**Input**
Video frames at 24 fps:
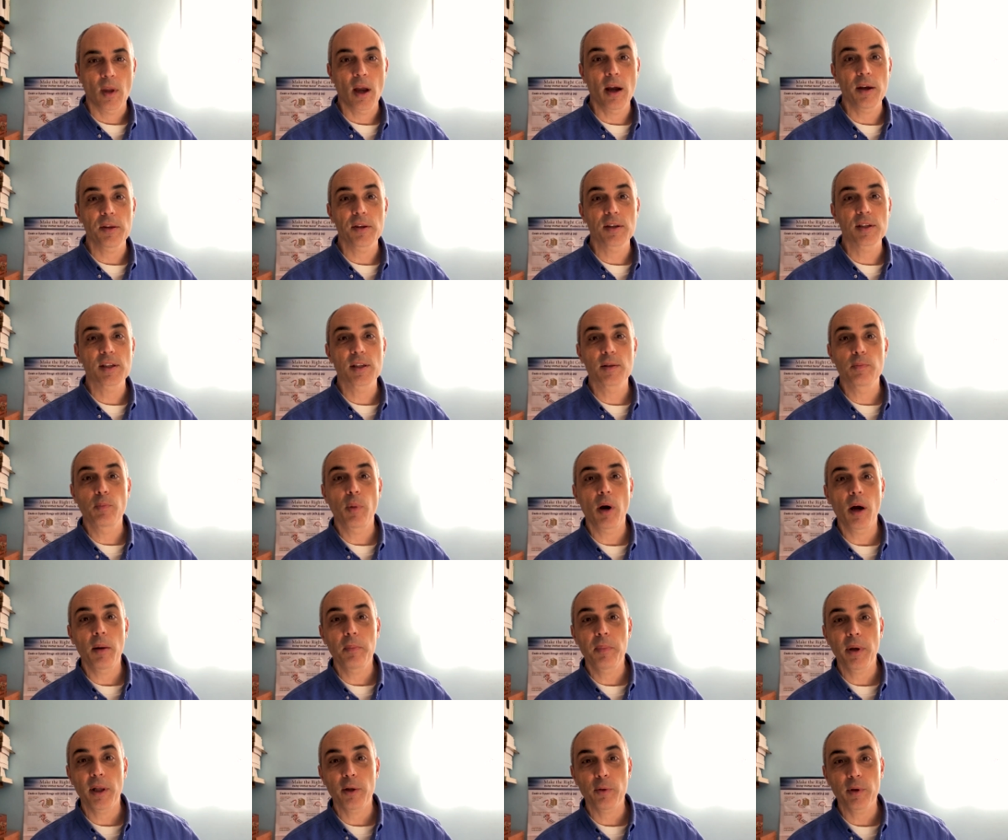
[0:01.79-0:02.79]
Hi, this is
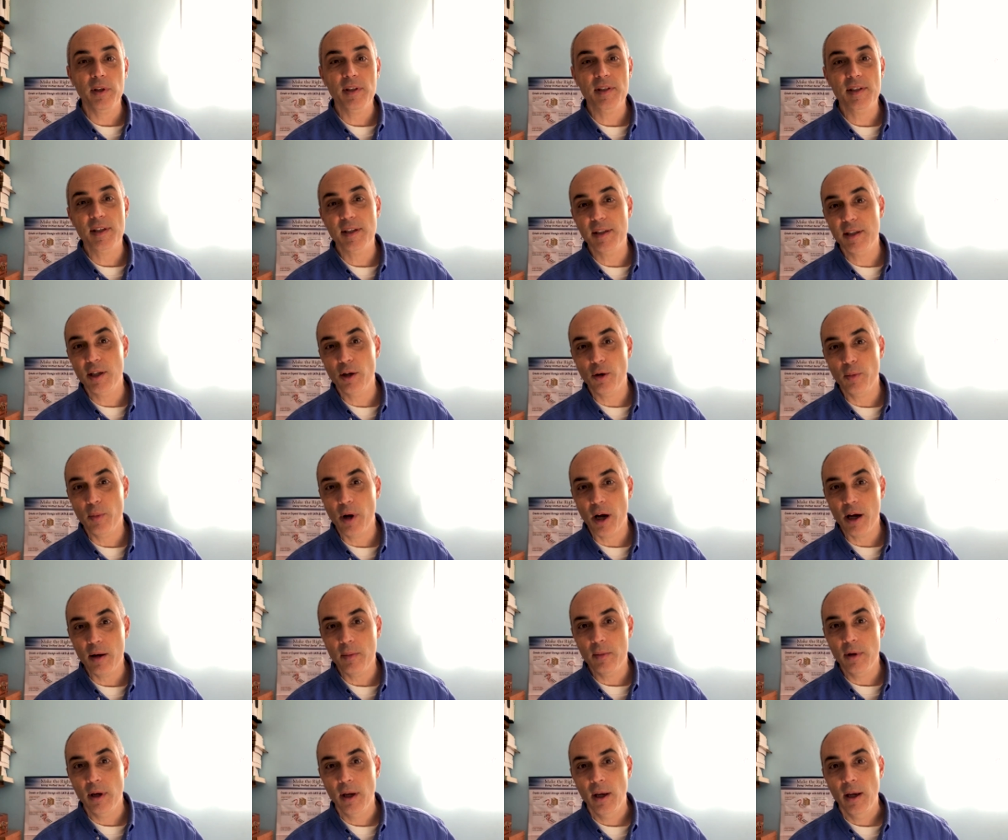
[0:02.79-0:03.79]
Bob Pellerin, C T O
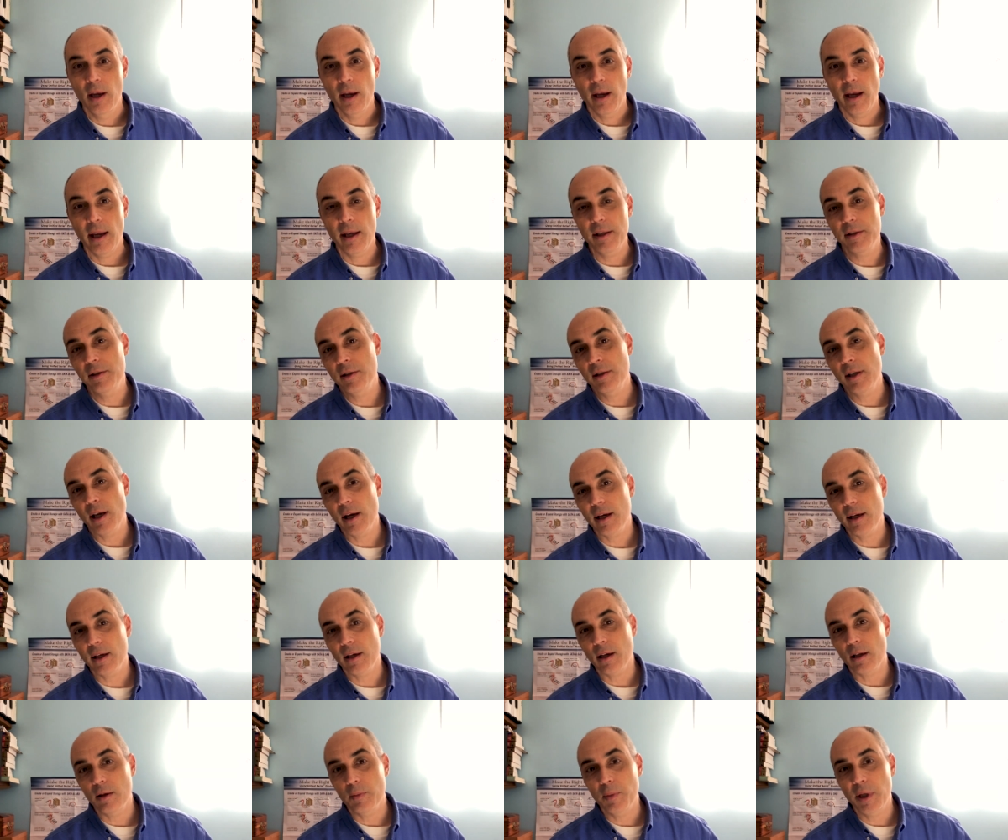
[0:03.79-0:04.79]
Bob, and
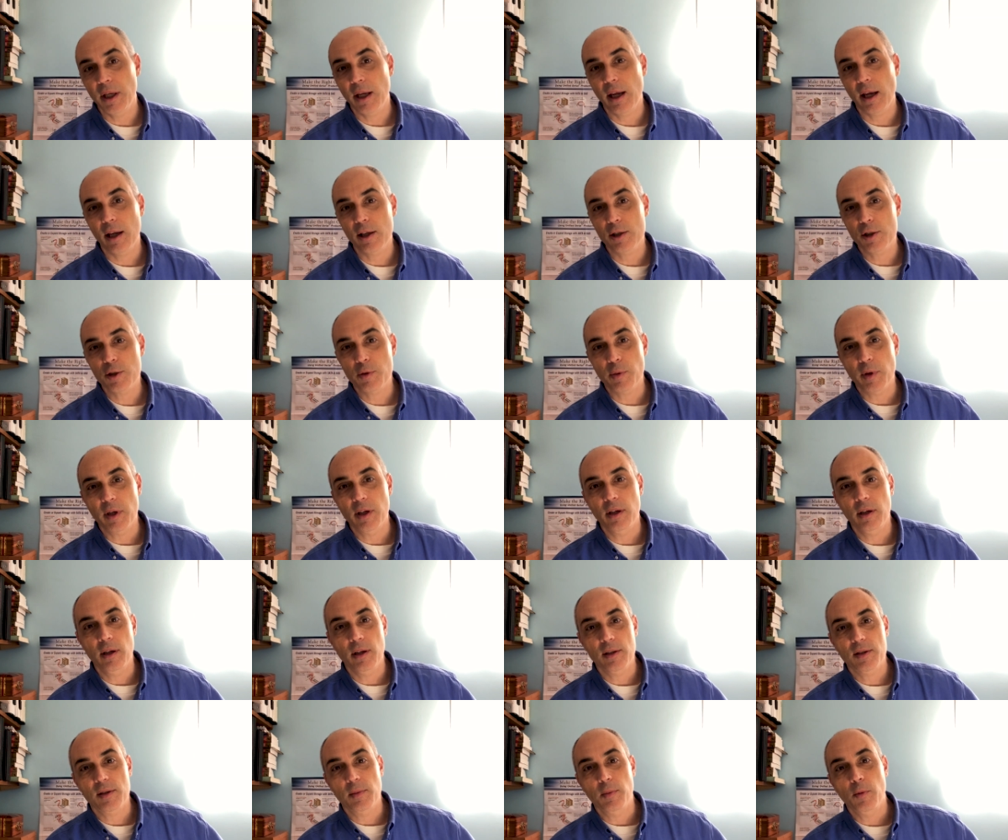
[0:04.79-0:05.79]
today I'll be
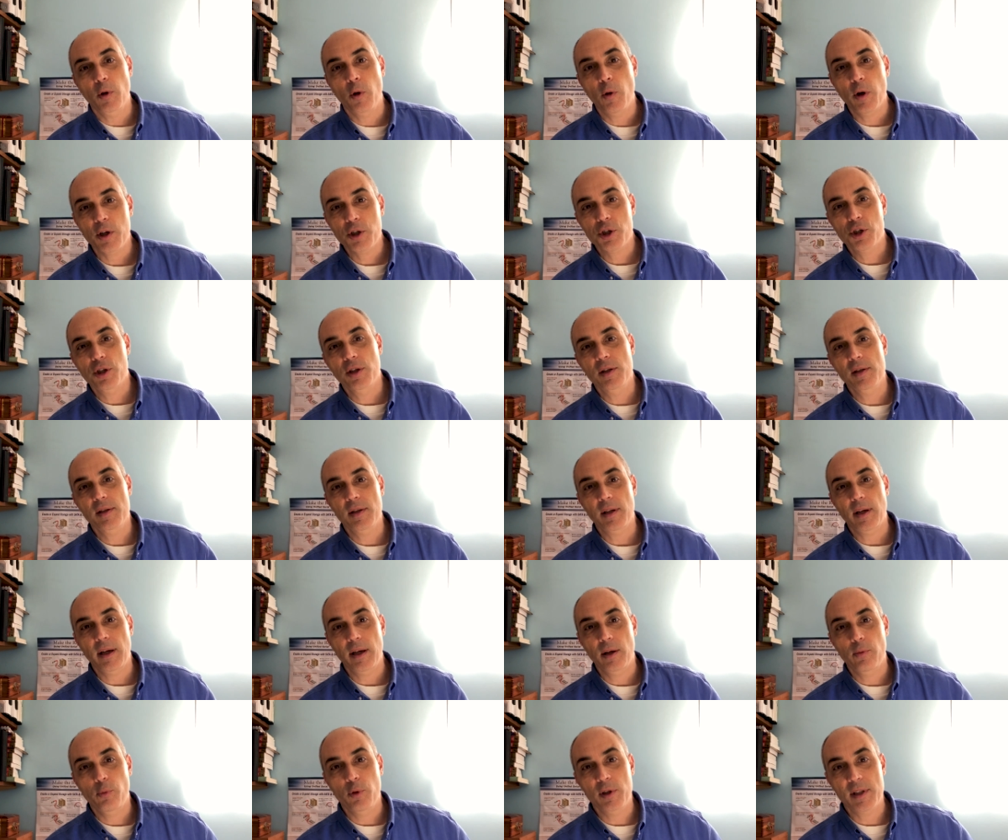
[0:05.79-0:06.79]
answering uh, some questions that
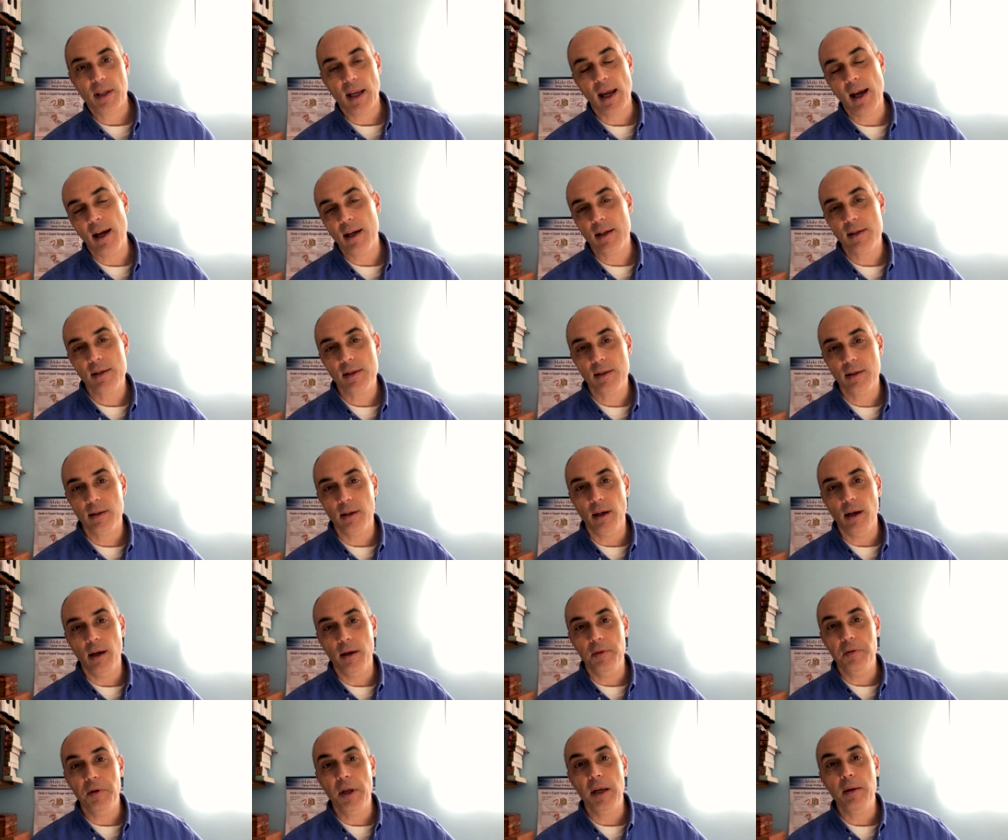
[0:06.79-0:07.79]
I was asked,
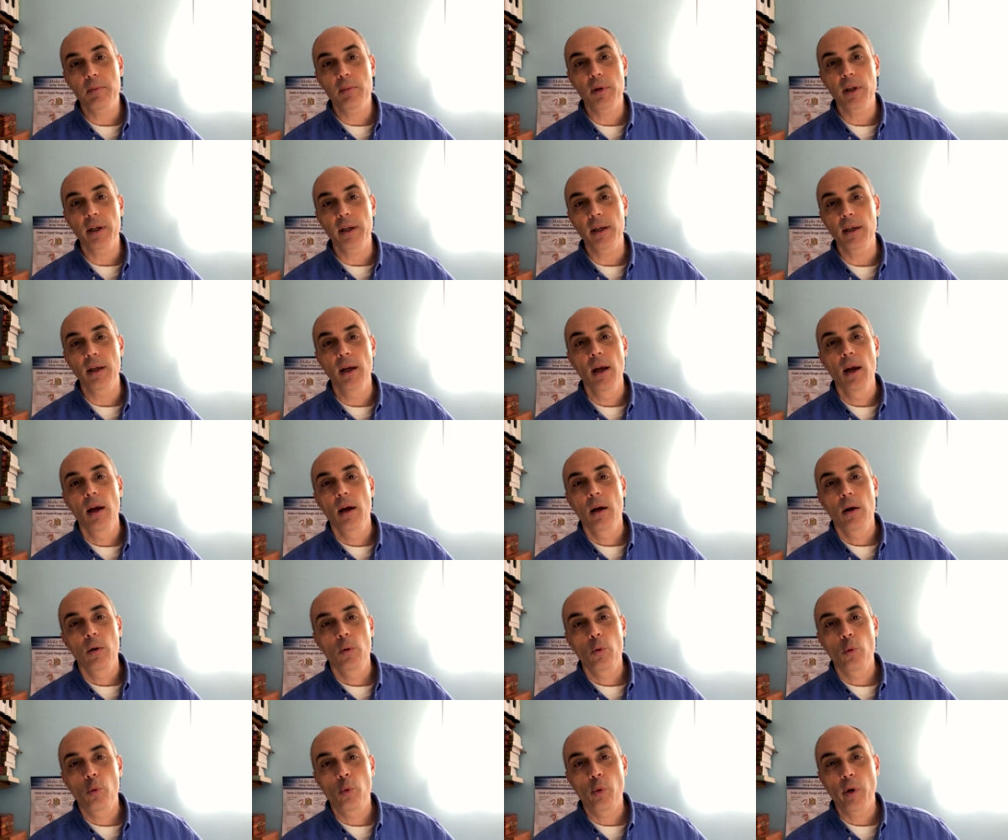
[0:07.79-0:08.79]
uh, namely,
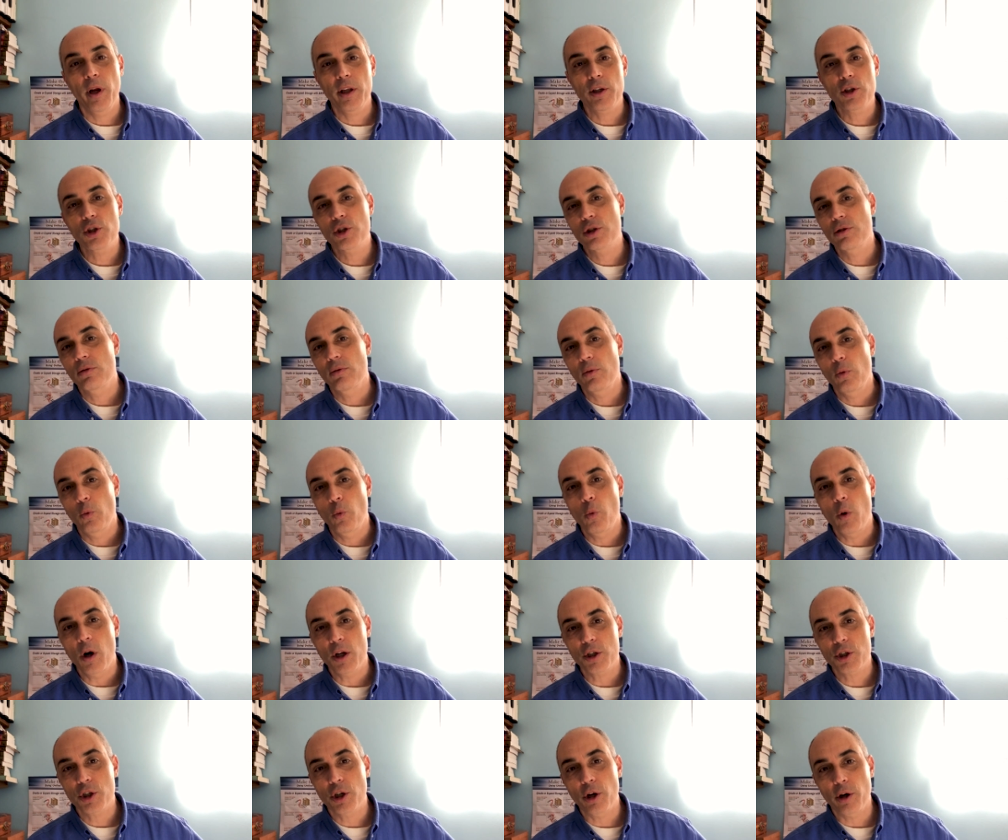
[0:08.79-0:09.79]
which
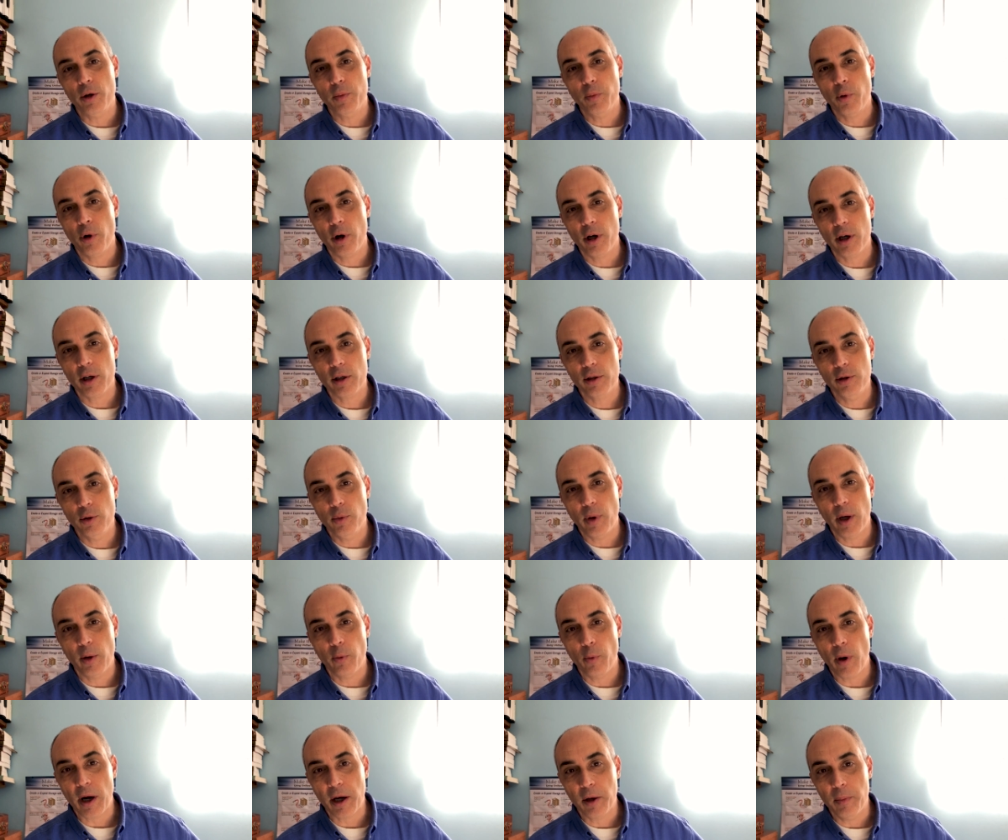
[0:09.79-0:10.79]
WatchGuard product do I
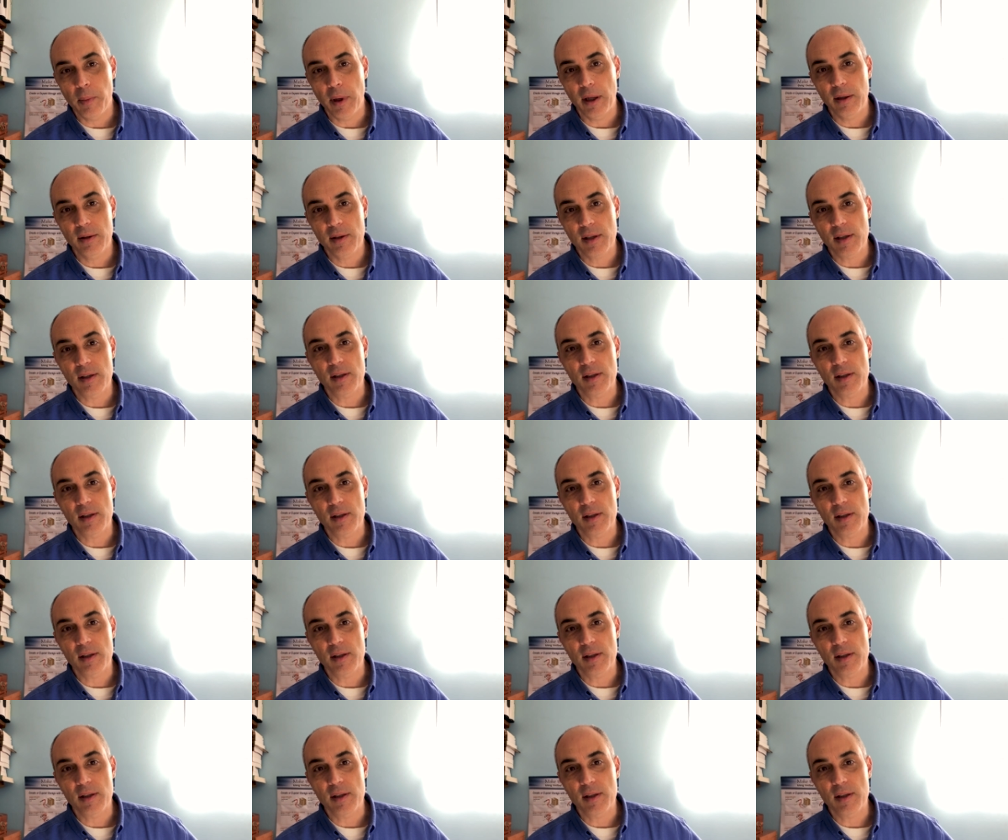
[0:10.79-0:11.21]
recommend?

**The problem**
Copy the entries above exactly from the line with "[0:01.79-0:02.79]" down to their last line, both ends included. Do not copy any pictures.

**Result of the exercise**
[0:01.79-0:02.79]
Hi, this is
[0:02.79-0:03.79]
Bob Pellerin, C T O
[0:03.79-0:04.79]
Bob, and
[0:04.79-0:05.79]
today I'll be
[0:05.79-0:06.79]
answering uh, some questions that
[0:06.79-0:07.79]
I was asked,
[0:07.79-0:08.79]
uh, namely,
[0:08.79-0:09.79]
which
[0:09.79-0:10.79]
WatchGuard product do I
[0:10.79-0:11.21]
recommend?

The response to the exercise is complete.